Applies to: Exchange Server 2010 SP3

Topic Last Modified: 2012-08-24

Architectural changes that were made to the database engine in Microsoft Exchange Server 2010 significantly improve its performance and robustness. However, these architectural changes also change the behavior of database maintenance tasks from earlier versions of Exchange Server. This topic describes the database maintenance tasks that must be routinely performed against Exchange Server 2010 databases.

All the tasks that are described in this topic are collectively known as background database maintenance.

Database compaction must be completed to free up unused space in the database file. Database compaction does not return that unused space to the file system. Instead, it frees pages in the database by compacting records into the fewest possible number of pages, and reduces the I/O that is required to access the pages. To do this, the ESE database engine uses the database metadata, which is the information that describes tables in the database. For each table, the ESE database engine examines every page in the table, and tries to move the records to logically ordered pages.

Database compaction is important because it reduces the time associated with backing up the database file, and it helps maintain a predictable database file size. This is important to accurately determine server/storage size.

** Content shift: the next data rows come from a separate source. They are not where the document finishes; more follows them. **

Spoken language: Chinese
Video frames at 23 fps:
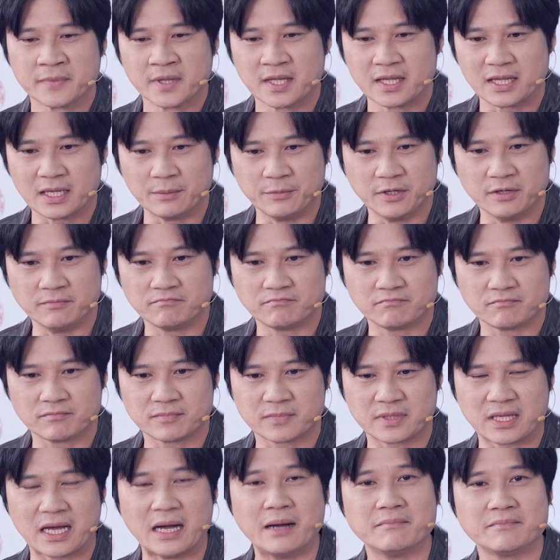那么
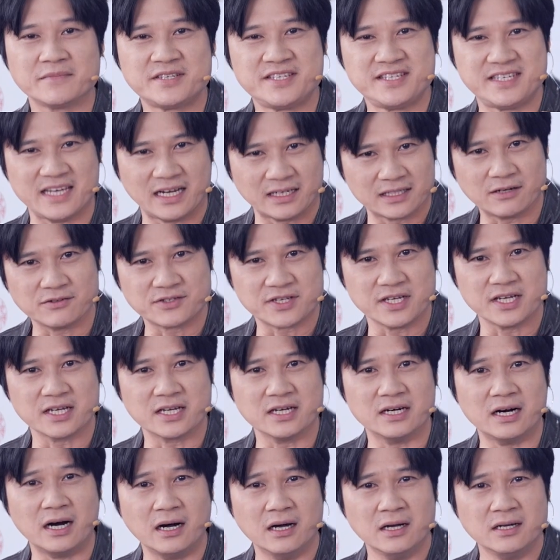他想到这个、
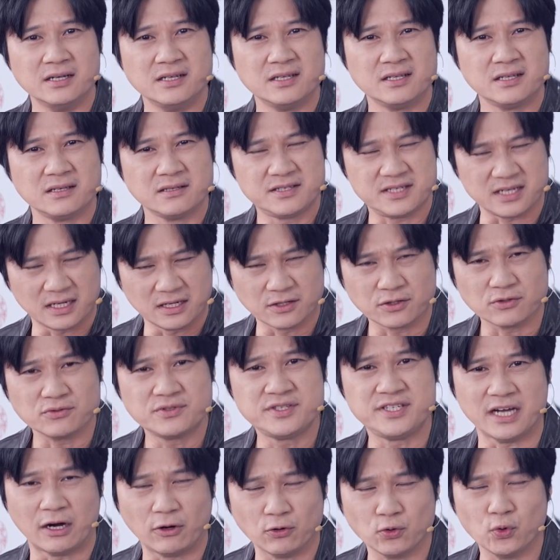啊，想的都
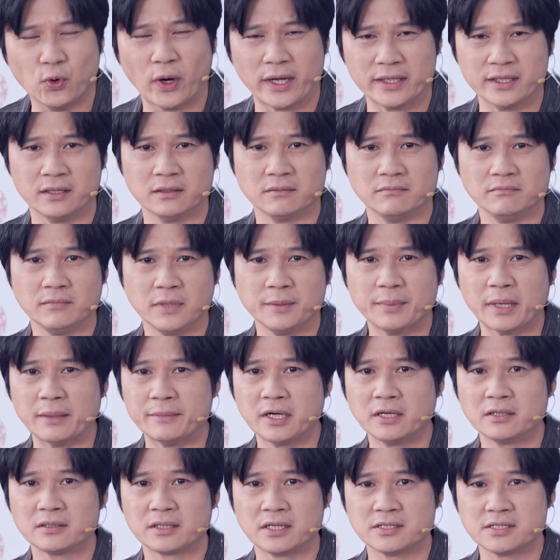脚软了、啊，明白
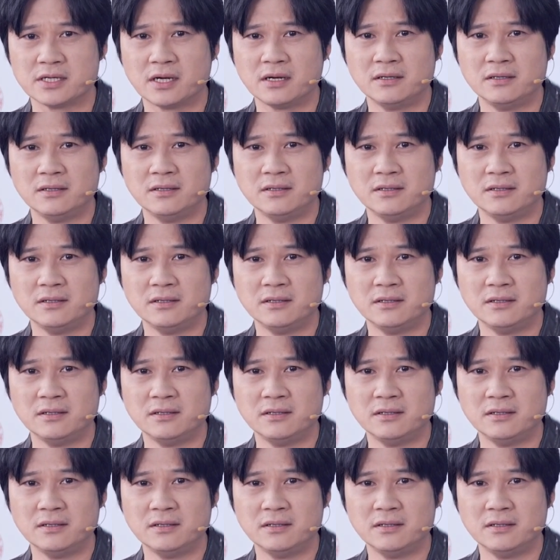吗？大家？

Database compaction was redesigned for Exchange Server 2010. Most significantly, the operation now gives preference to data contiguity over the amount of compaction. In earlier versions of Exchange Server, the focus was greater on space compaction. This resulted in pages that were always in random order after the process reordered records into free space across pages. In combination with the store schema architecture, this random reordering meant that any request to pull a set of data (such as downloading items inside a folder) always resulted in random I/O. In Exchange Server 2010, random I/O is reduced by keeping records in order on the pages.

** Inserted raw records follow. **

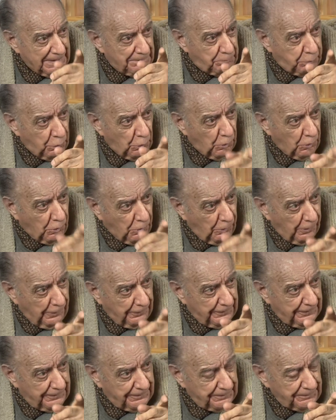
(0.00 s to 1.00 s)
de
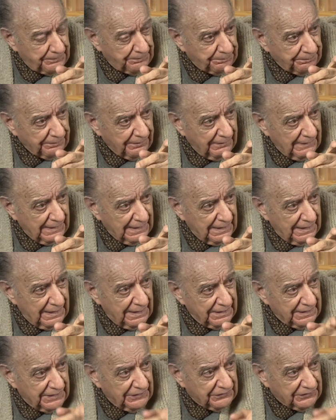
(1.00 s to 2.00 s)
Pucón,
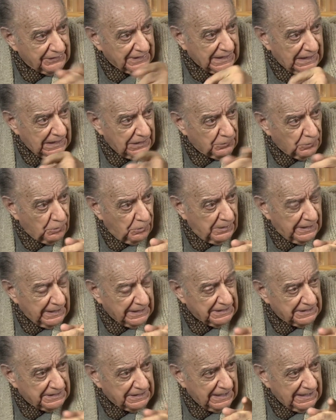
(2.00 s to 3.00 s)
que se
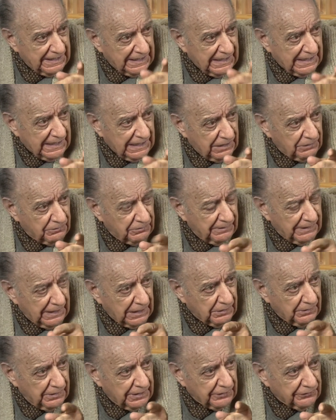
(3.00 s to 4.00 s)
calcula que tenían
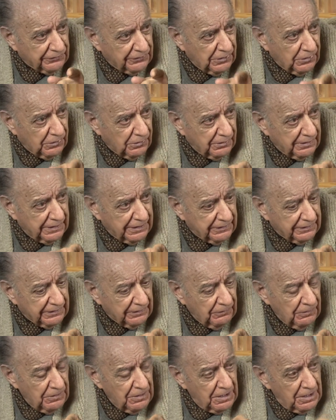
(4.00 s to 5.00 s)
alguna conexión con
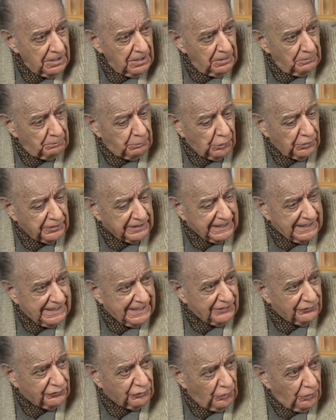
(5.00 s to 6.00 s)
ella, porque
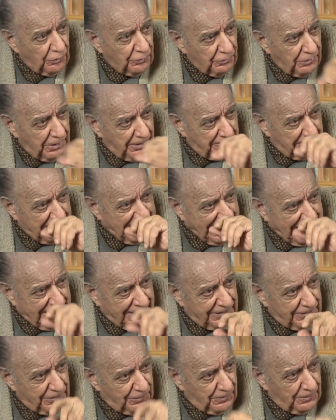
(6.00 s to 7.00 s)
en esos nueve
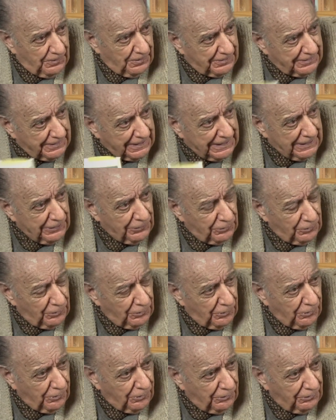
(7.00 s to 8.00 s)
años, que
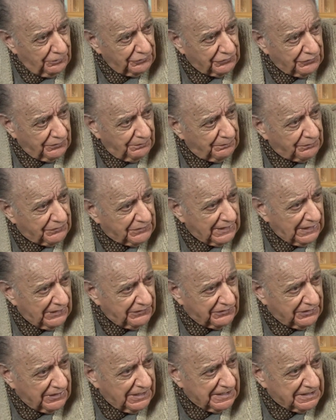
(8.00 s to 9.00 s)
duró
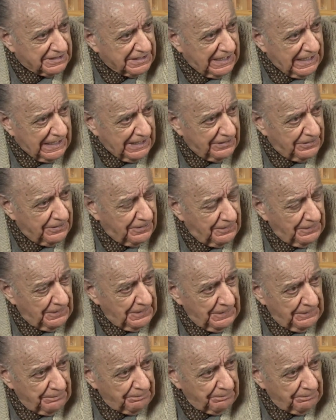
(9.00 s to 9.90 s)
seis, siete años,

Also in earlier versions of Exchange Server, database compaction operations were performed during the online maintenance window. In Exchange 2010, database compaction is now a background process that runs continuously.

Database defragmentation (also known as OLD v2 and B+ tree defragmentation) is a new maintenance task in Exchange Server 2010. Database defragmentation is important to maintain efficient utilization of disk resources over time (i.e., make the I/O more sequential instead of random) and to maintain the compactness of tables that are marked as sequential.

Database defragmentation is a background process that analyzes the database continuously as operations are performed, and then triggers asynchronous work when it is necessary. The process monitors all tables for free pages. If a table reaches a threshold at which a significantly high percentage of the total B+ Tree page count is free, the free pages are returned to the root. The process also works to maintain contiguity throughout a table set with sequential space hints (a table that was created with a known sequential usage pattern). If database defragmentation sees a scan/pre-read on a sequential table, and if the records are not stored on sequential pages within the table, the process defragments that section of the table by moving all the affected pages to a new extent in the B+ tree. You can use performance counters to see the low level of active work performed by database defragmentation when a steady state is reached.

Database defragmentation has the following controls to regulate how it completes tasks:

  • The max number of outstanding tasks   This keeps database defragmentation from doing too much work during the first pass if a very large change has occurred in the database.

    A latency throttle of 100ms   When the system is overloaded, database defragmentation will delay defragmentation work. Delayed work is completed the next time that the database follows that same operational pattern and the system has more resources.

Online database scanning (also known as database checksumming) is the process by which the database is read in large chunks, and every page is examined for physical page corruption. The main purpose of checksumming is to detect physical corruption and lost flushes that may not be detected by transactional operations (stale pages).

noteNote:
In Exchange Server 2007 and earlier versions, the checksumming operations occurred during the backup process. However, this caused a problem for replicated databases because only the copy that was being backed up was checksummed. If the passive copy was backed up, the active copy was not being checksummed. To resolve this issue, a new optional online maintenance task named Online Maintenance Checksum was added to Exchange Server 2007 Service Pack 1 (SP1). For more information, see How to Configure Online Maintenance Database Scanning in Exchange 2007 SP1 and SP2.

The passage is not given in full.